En effet l’essentiel du livre tient moins dans les bouleversements d'un monde faërique que dans les convulsions du héros, en proie au spleen, ce mélange de mélancolie et de révolte dont parlait Charles Baudelaire dans Les fleurs du mal. Cet aspect ténébreux est contrebalancée par la rencontre avec Sam Tapelton, colosse philosophe et bon vivant, sorte de Gargantua irlandais. Les pérégrinations du duo, qui après la Grande Guerre s'engagera dans la Révolution irlandaise, la truculence de Sam Tapelton, quelques rencontres sentimentales et virées au bordel tirent le roman vers le picaresque, ce qui nous vaut quelques remarques acides sur la vie comme elle va ou sur l'Histoire.
Le risque, lorsqu'on se choisit pour héros un individu qui ressasse son malaise et refuse les plaisirs de la vie, est d'ennuyer le lecteur. Surtout que Fabrice Anfosso en vient à accabler d'une cécité Rory O'Donnell. Relégué à un rôle marginal dans l’action, hermétique à la fureur ambiante et uniquement préoccupé de son nombril, j'ai fini par le perdre de vue en pleine guérilla urbaine dublinoise, et la dynamique de l’histoire par la même occasion.
Le roman renoue avec la trame existentielle du récit et se recentre sur le héros dans son dernier tiers. Il devient alors charmant, en prenant les accents d'une fable dans la manière du Narcisse et Goldmund de Herman Hesse. Mais la résolution de l’intrigue apportée par cette dernière partie semble tellement déconnectée de tout ce qui l'a précédée qu’une certaine perplexité domine finalement.

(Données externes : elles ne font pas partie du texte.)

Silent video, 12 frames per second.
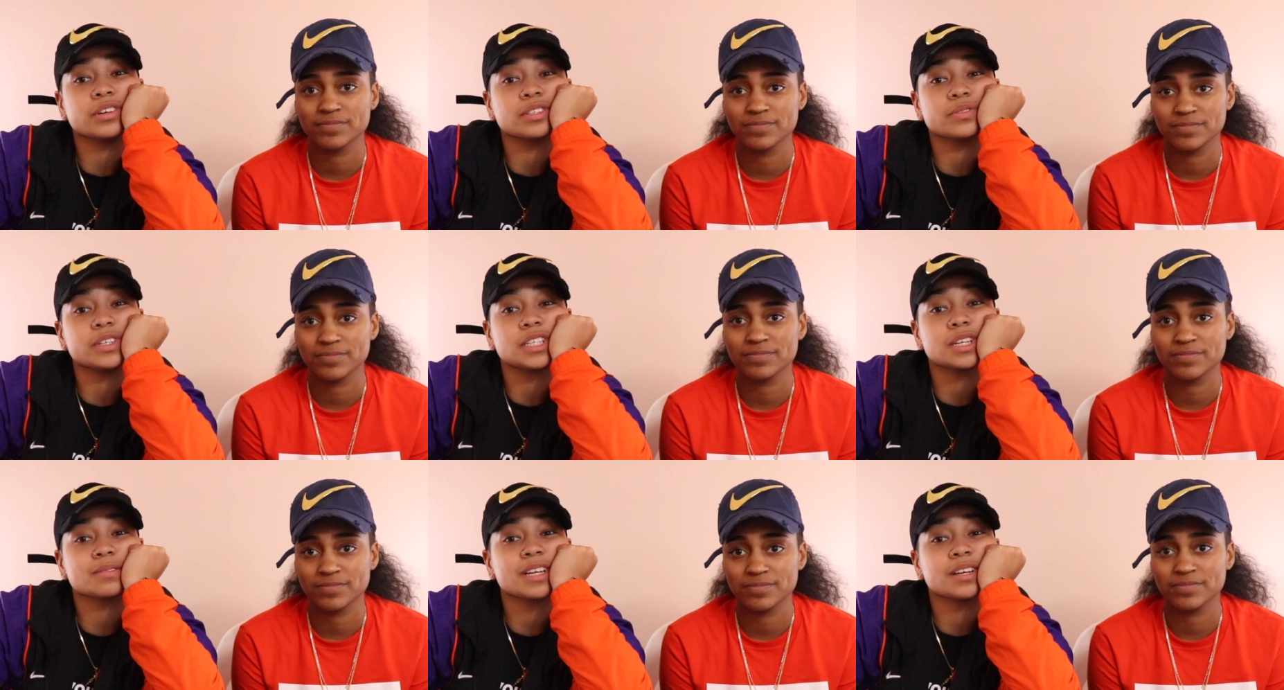Speaker 1: once a
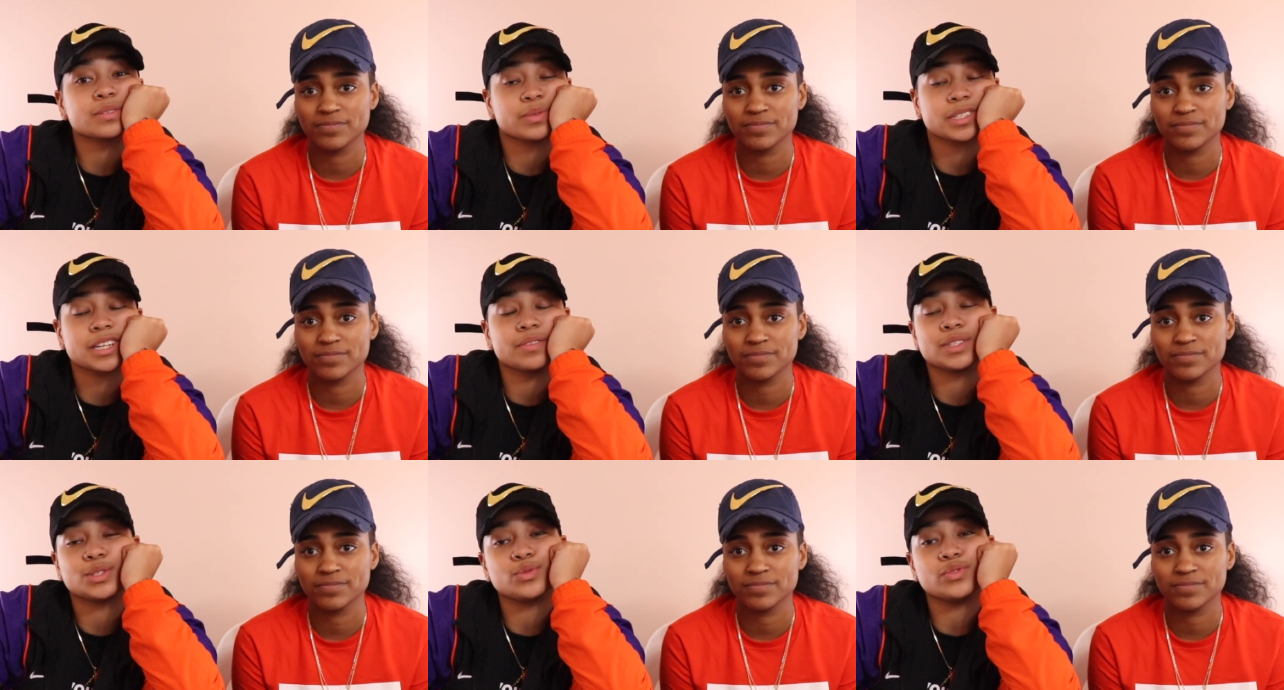week, sometimes once
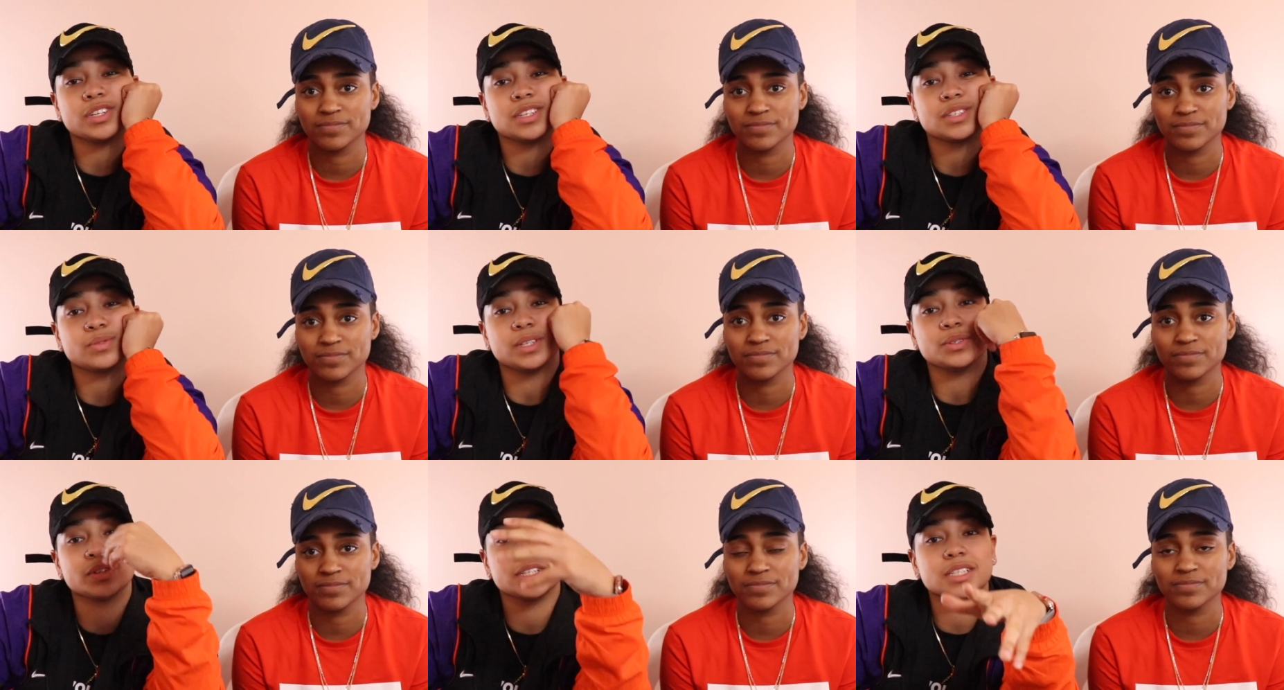every 2 weeks we
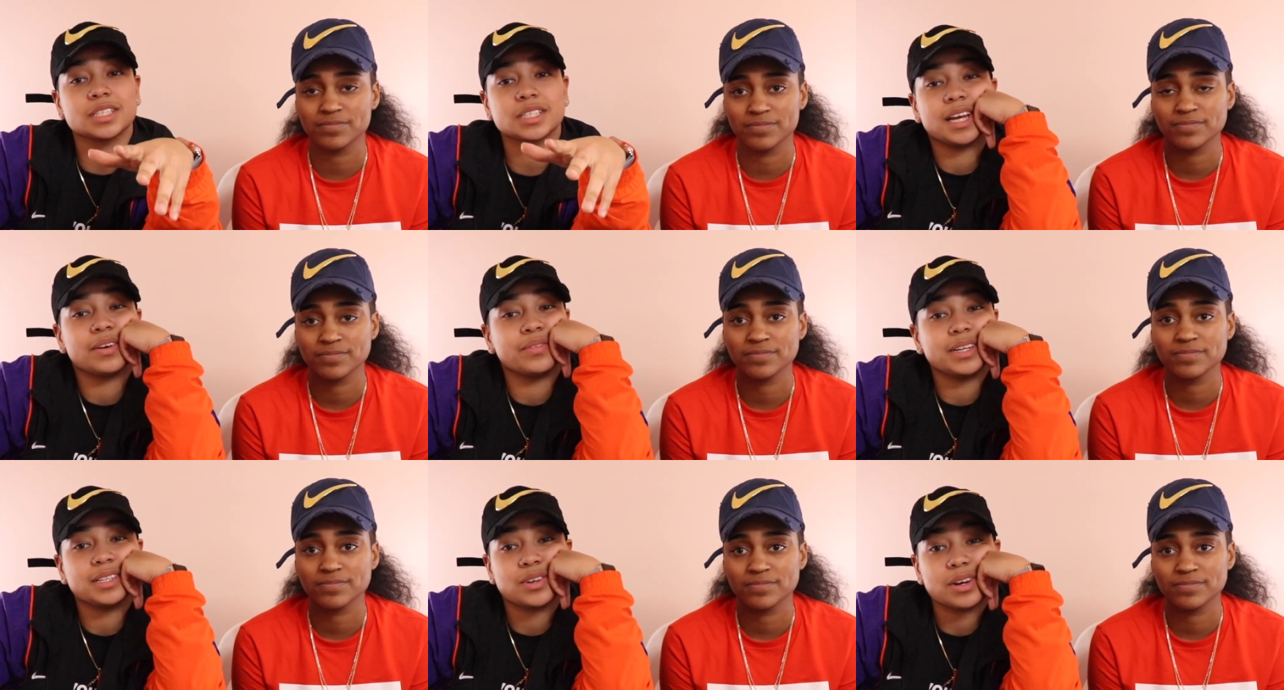do this, and
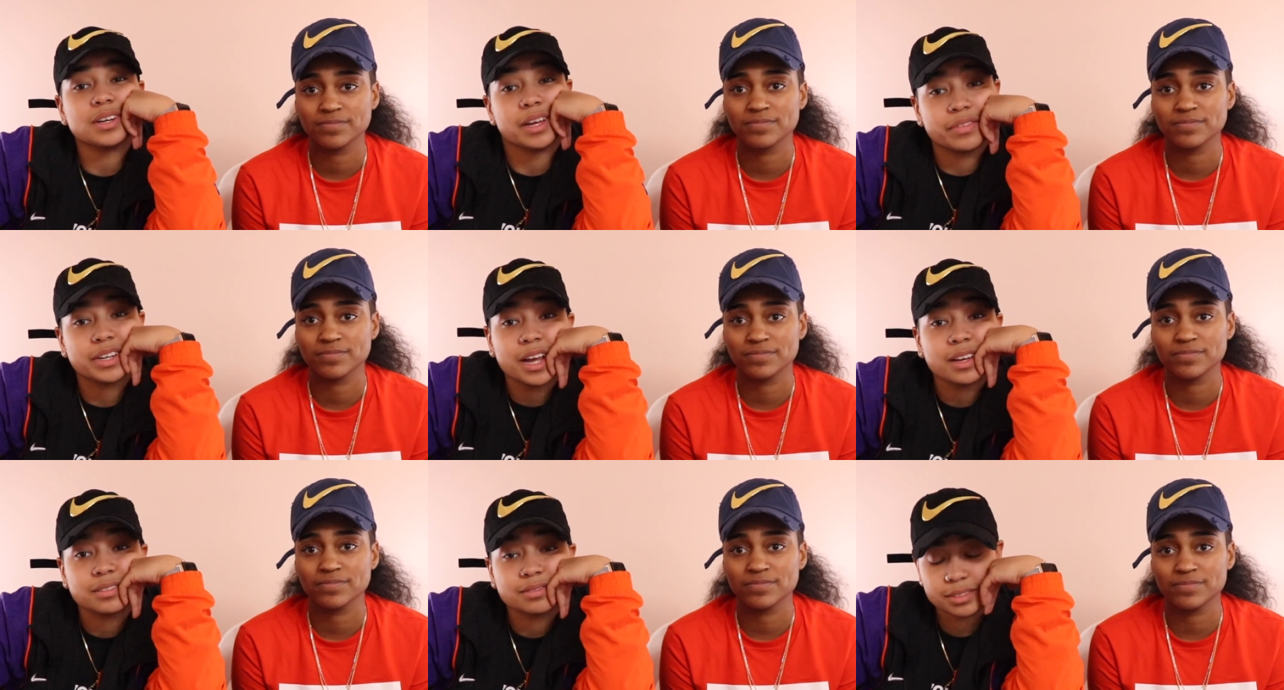we talk every
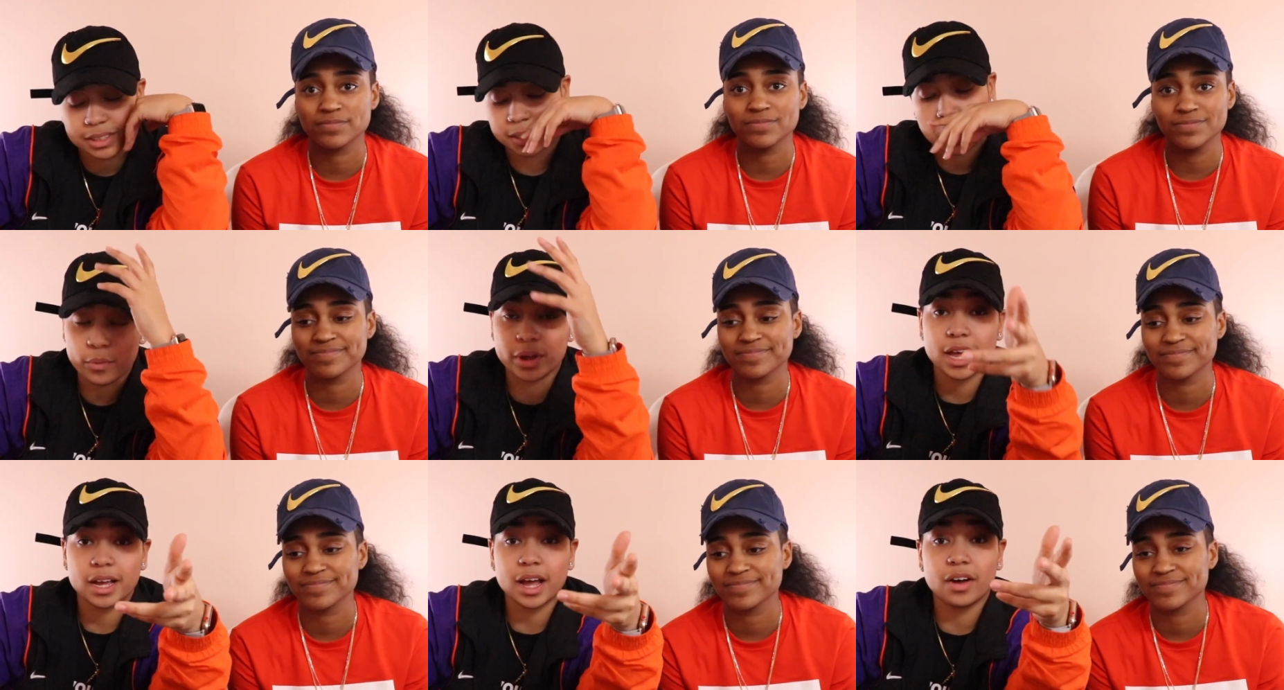day. So and
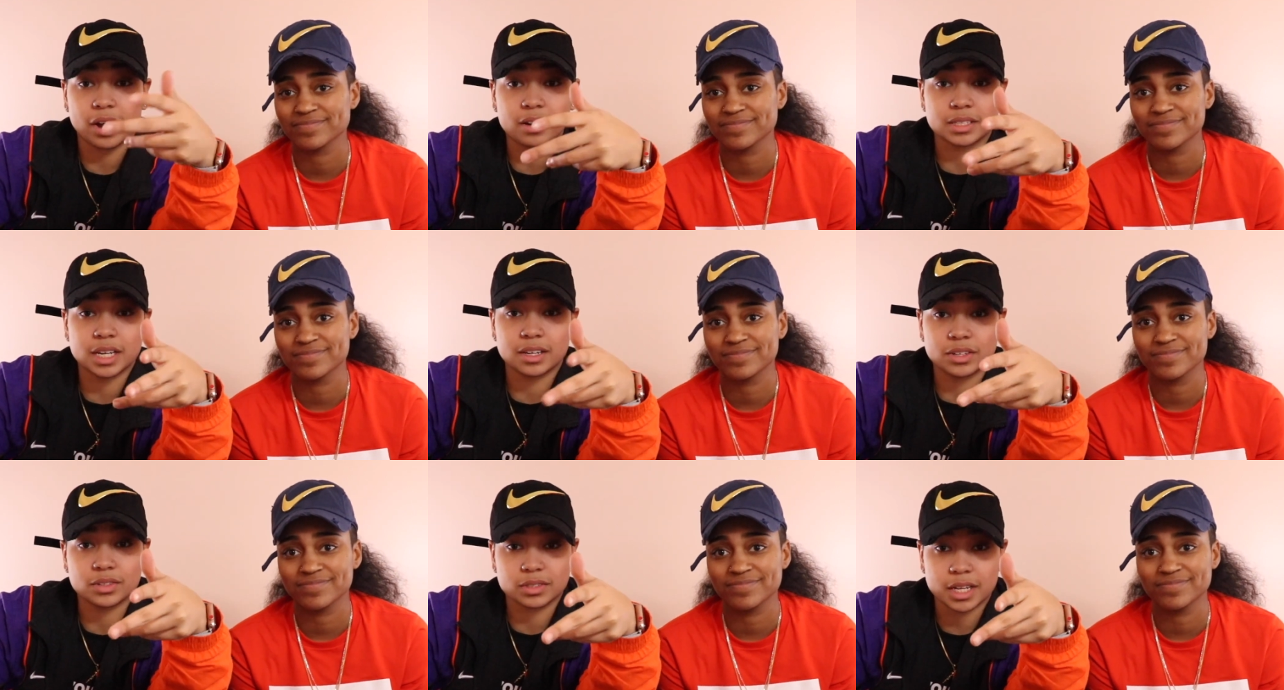we hang out outside
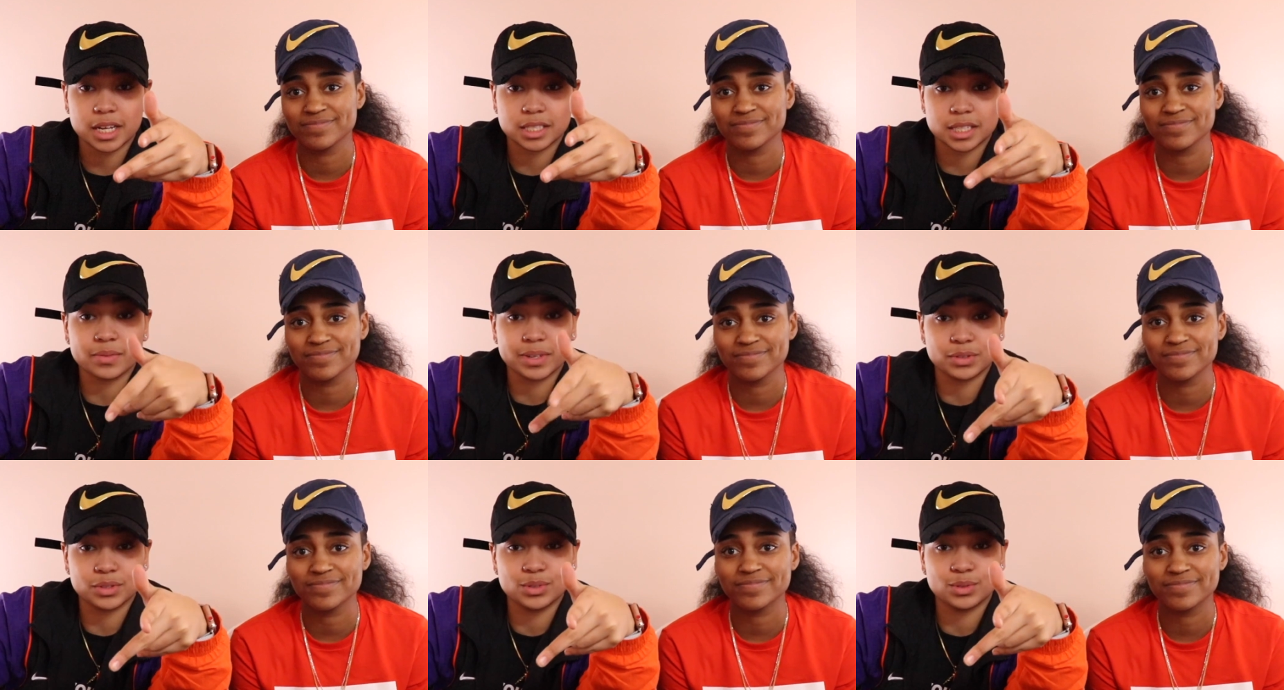of those days that
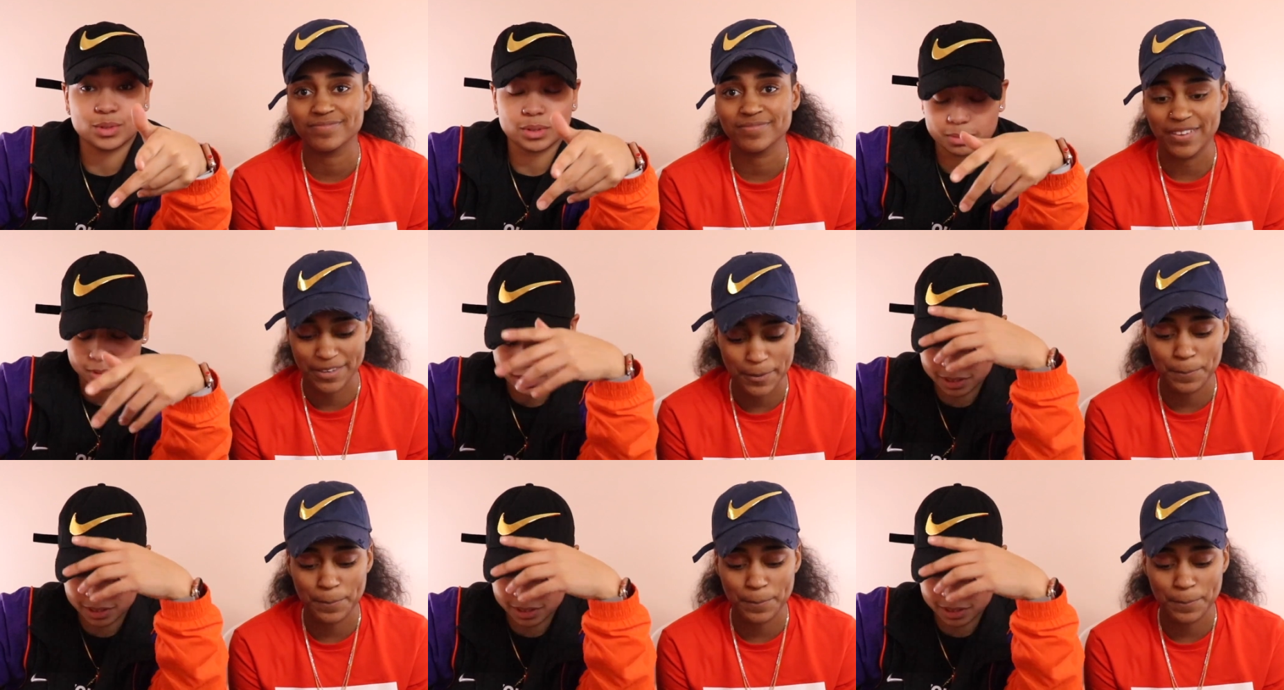we do YouTube,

Il y a là des idées, de l'ambition, une plume agile, mais la cohésion de l'ensemble fait défaut. Au risque de la cuistrerie, je conseillerais à l'auteur de remettre l'ouvrage sur le métier pour remédier aux faiblesses du Chemin des fées, qui en l'état mérite surtout d'être signalé comme une curiosité, et peut-être d’être salué pour avoir ouvert une voie, on pense au Commando des immortels, de Christophe Lambert.